Una proposta, il catalogo di oggi come la mostra a suo tempo allestita per favorire la riconquista del rapporto, ora simbiotico, ora parallelo, ora addirittura estraneo, tra scrittura e immagine; per ridare vita alla funzione emozionale dell’immagine che predispone benevolmente alla lettura offrendosi in esordio con un frontespizio illustrato o un’antiporta; per sorprendere occhieggiando tra pagina e pagina, alleggerendo il peso della scrittura; per offrire, infine, un’ ulteriore alternativa e una più forte sorpresa dipanandosi via via che la mano del lettore distende una tavola ripiegata.Il genio bellicoso, 1694
Ad una città che ha sempre goduto della possibilità di raccontarsi e di rappresentarsi, attraverso i suoi descrittori, i suoi topografi, i suoi pittori,  non poteva mancare una tradizione di artefici delle immagini che nel periodo preso in esame  (1503 – 1700)  può vantare una tradizione cospicua e numerosa. Tradizione che se non può certo competere, come nel catalogo è precisato con sincera chiarezza, con quelle coeve della tipografia romana e veneziana, ha certamente al suo attivo una varietà di indirizzi, di tipologie, di soluzioni compositive, di modelli, se volete, di bizzarrie,  delle quali è data notizia  attraverso le millequattordici schede di questa pubblicazione.
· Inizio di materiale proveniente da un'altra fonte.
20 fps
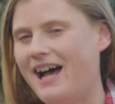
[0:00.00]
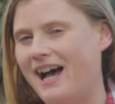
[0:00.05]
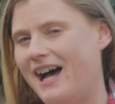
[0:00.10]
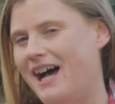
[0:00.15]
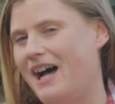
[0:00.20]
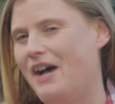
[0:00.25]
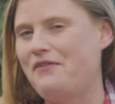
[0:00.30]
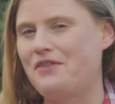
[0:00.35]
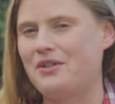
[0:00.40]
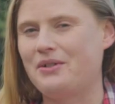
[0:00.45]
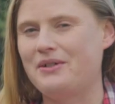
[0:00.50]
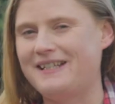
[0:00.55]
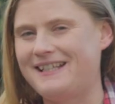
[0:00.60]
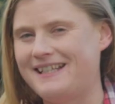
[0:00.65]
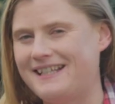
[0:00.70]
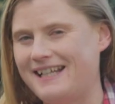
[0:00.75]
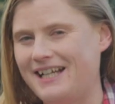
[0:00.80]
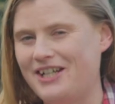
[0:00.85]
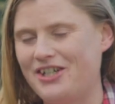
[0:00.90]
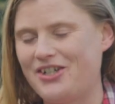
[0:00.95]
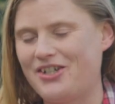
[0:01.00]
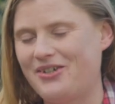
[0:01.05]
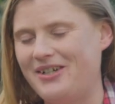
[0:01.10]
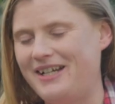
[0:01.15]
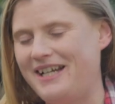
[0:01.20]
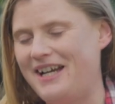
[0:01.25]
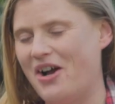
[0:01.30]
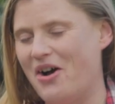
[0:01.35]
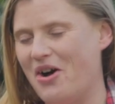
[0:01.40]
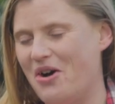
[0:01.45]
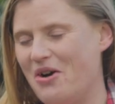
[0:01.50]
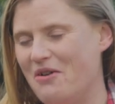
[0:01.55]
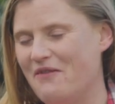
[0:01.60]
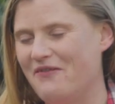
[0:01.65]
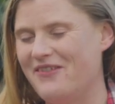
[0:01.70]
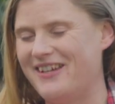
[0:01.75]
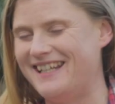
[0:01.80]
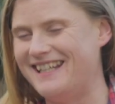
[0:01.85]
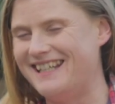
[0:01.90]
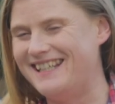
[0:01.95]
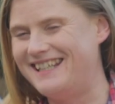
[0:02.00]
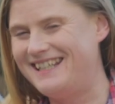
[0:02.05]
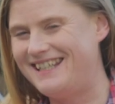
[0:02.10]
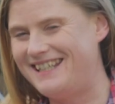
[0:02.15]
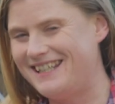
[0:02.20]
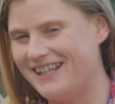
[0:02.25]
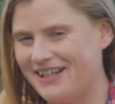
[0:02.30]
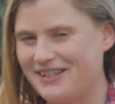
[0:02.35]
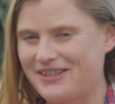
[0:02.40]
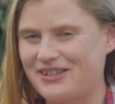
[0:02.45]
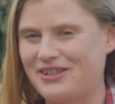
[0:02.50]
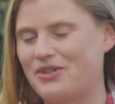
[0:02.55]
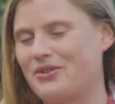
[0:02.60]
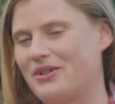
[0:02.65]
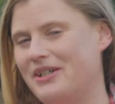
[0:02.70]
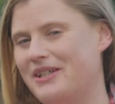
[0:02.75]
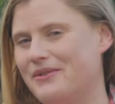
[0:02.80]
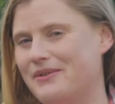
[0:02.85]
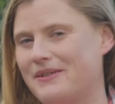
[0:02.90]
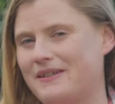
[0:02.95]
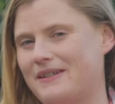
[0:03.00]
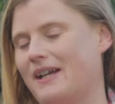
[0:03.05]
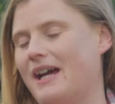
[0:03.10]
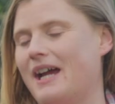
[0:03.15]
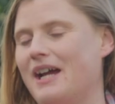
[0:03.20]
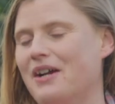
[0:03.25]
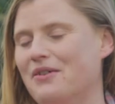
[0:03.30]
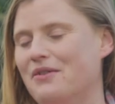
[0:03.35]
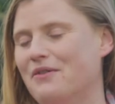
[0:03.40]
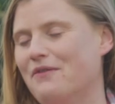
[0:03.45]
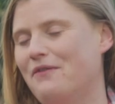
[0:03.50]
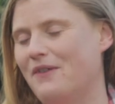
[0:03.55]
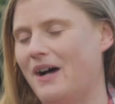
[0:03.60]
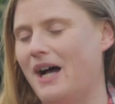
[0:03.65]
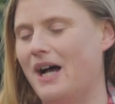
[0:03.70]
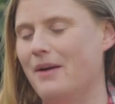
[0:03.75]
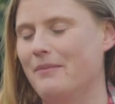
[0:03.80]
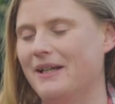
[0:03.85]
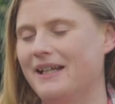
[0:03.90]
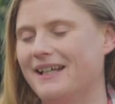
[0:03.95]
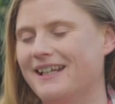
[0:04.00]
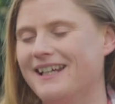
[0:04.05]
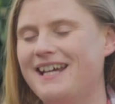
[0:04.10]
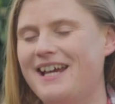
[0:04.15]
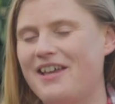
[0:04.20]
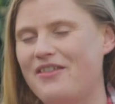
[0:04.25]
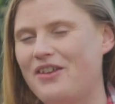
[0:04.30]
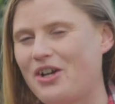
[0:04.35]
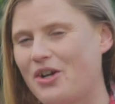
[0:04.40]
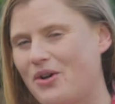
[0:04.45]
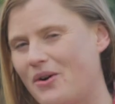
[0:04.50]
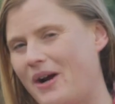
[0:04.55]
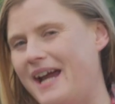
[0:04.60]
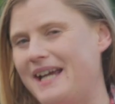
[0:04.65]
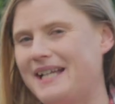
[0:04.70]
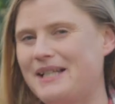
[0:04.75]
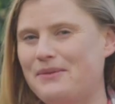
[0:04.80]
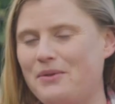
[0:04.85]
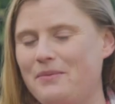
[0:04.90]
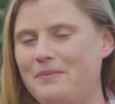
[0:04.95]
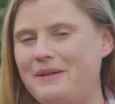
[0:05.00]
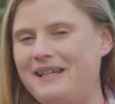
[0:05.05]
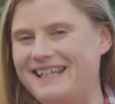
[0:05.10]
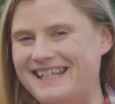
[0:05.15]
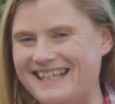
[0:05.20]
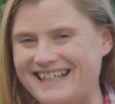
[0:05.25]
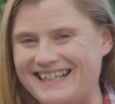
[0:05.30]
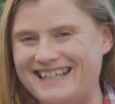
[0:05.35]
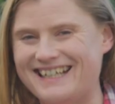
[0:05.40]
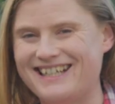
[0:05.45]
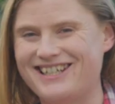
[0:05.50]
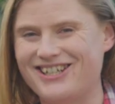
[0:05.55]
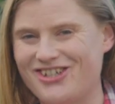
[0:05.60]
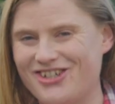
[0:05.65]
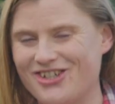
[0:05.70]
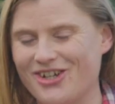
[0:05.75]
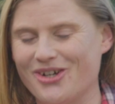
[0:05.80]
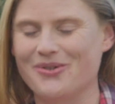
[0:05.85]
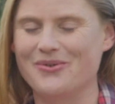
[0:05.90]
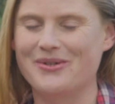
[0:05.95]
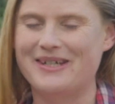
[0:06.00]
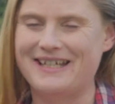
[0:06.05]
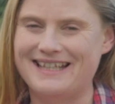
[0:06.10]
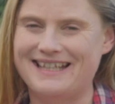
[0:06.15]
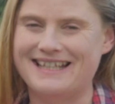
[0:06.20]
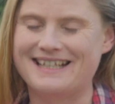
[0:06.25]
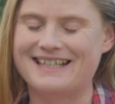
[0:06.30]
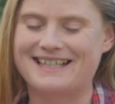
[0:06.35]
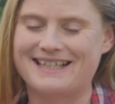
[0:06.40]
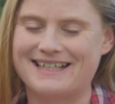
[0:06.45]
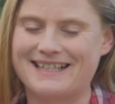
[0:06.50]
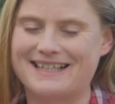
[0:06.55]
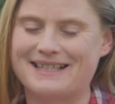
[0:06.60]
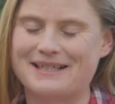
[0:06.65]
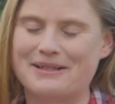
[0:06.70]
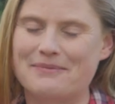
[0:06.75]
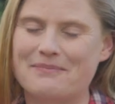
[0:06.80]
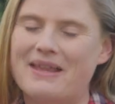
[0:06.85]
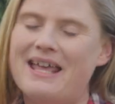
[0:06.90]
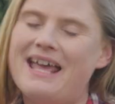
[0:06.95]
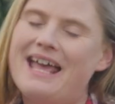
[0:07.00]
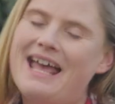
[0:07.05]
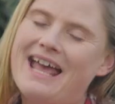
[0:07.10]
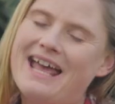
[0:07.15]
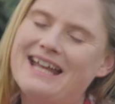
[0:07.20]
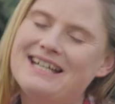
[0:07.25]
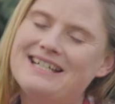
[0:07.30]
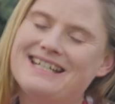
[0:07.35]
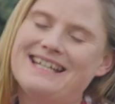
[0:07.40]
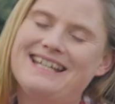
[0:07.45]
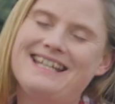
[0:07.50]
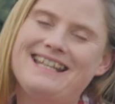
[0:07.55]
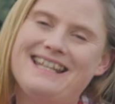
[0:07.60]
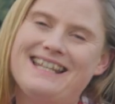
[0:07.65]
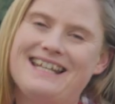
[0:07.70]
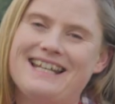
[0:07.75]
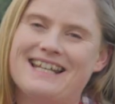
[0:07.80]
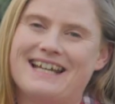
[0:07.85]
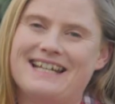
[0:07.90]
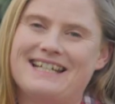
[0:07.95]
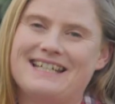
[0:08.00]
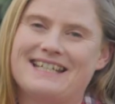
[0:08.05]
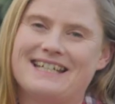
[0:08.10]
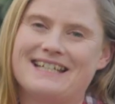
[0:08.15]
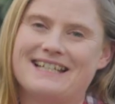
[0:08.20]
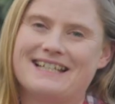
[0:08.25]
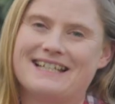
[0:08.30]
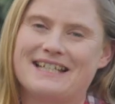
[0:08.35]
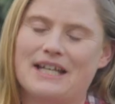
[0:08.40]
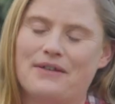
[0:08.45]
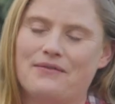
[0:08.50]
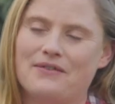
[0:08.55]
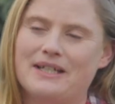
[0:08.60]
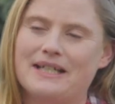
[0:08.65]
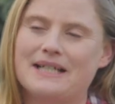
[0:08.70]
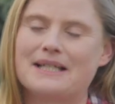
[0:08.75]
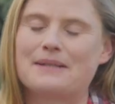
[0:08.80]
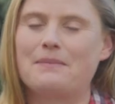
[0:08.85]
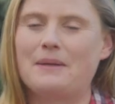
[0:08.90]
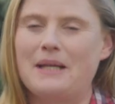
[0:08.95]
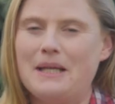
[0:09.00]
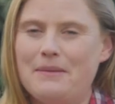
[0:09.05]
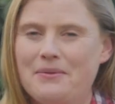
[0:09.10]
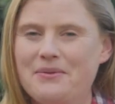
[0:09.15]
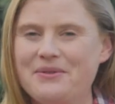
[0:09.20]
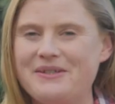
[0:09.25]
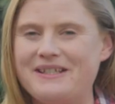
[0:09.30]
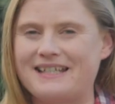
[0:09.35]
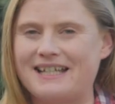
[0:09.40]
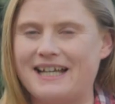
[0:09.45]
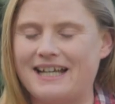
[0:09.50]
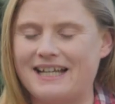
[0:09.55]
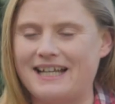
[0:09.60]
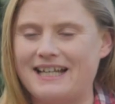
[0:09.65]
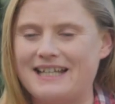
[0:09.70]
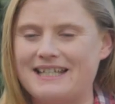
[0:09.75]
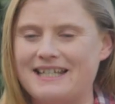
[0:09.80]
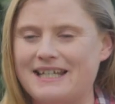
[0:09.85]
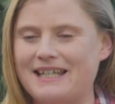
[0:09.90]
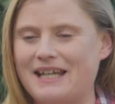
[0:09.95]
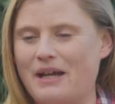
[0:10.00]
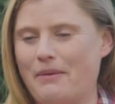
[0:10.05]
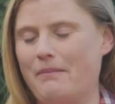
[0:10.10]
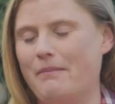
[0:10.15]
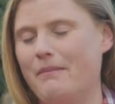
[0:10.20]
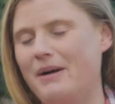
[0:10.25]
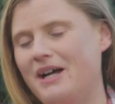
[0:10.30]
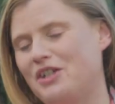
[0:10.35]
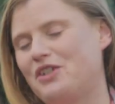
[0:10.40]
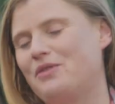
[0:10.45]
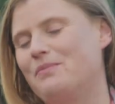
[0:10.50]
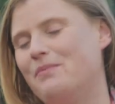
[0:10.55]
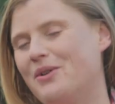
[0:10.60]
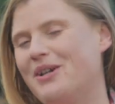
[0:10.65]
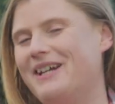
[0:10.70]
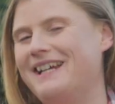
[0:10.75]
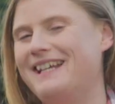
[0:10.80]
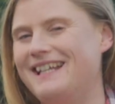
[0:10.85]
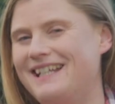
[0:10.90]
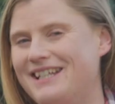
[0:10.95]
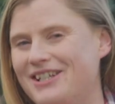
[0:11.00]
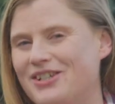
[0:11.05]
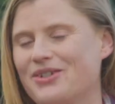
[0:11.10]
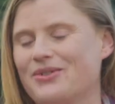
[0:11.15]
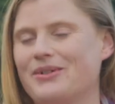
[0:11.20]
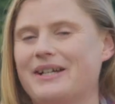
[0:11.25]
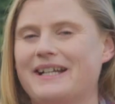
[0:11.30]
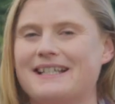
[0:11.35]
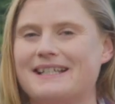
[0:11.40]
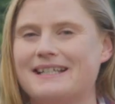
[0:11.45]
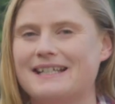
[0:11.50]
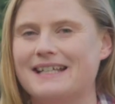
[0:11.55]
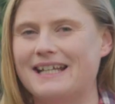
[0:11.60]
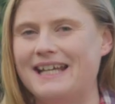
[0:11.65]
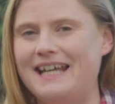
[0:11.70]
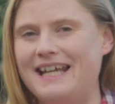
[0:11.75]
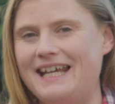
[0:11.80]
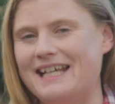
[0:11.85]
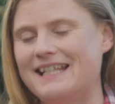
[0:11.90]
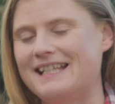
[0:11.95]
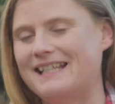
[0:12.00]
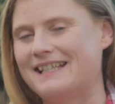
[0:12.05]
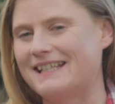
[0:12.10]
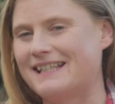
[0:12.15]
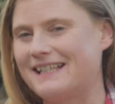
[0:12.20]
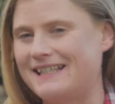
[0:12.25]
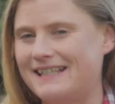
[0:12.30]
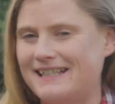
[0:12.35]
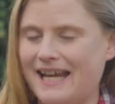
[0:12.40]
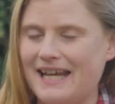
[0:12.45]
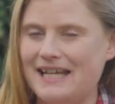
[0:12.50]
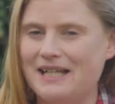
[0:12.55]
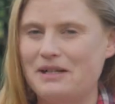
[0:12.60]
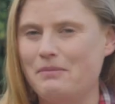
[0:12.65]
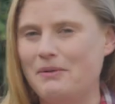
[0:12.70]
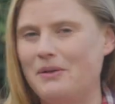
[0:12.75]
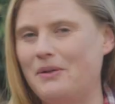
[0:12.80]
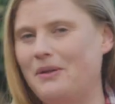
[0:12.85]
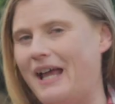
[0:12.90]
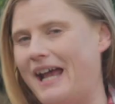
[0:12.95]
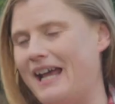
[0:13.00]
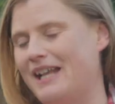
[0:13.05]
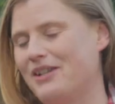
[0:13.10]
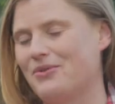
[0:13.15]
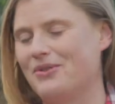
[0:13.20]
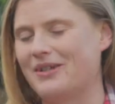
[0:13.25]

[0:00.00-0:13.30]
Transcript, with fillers: After a century of industrial-style farming, the cracks were beginning to show in the system. And in the nineteen seventies, people started to get much more interested in sustainable and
E davvero si può dire che nell’apparato iconografico di questo libro ce n’è per tutti i gusti e per tutte le esigenze di ricerca. I cacciatori di simboli avranno di che indagare e scrutare tra animali rampanti, teschi, frutta, cuori e fiamme. Il blasonato potrà scrutare da monogrammi e quarti di stemmi che si richiamano l’uno con l’altro recuperando i rami più antichi della propria ascendenza o prendere segreta consapevolezza di un’illusoria convinzione araldica. Il biografo potrà probabilmente recuperare il ritratto che gli era sfuggito. Il religioso scoprirà percorsi cosmogonici e allegorici insospettati. Processioni, trionfi, caroselli, parate, effimeri allestimenti festivi, si abbinano a raffigurazioni esplicative di complessi processi scientifici, medici o alchemici, e si alternano con vedute cittadine, con gli apparati illustrativi di un’ampia manualistica che va da quella più scientificamente impegnata della ricerca medica, zoologica, geografica a quella più leggera e disimpegnata delle guide all’equitazione e alla scherma. Mitologia classica, prosopografia cristiana e cattolica, edificazione religiosa, anatomia, arte della guerra, geografia e cosmografia, sono argomenti che hanno mobilitato la fantasia e la capacità tecnica dei 112 artefici delle immagini dei quali sono ricostruite biografia e opera. Un catalogo tutto da godere, tutto insidiato da tentazioni che potranno portare il lettore a rivedere ,o vedere meglio e direttamente nelle sale di lettura della Biblioteca Nazionale di Napoli quelle immagini, per riscoprire che non c’è niente di male a guardare solo le figure, anzi c’è tutto da godere e da stupirsi.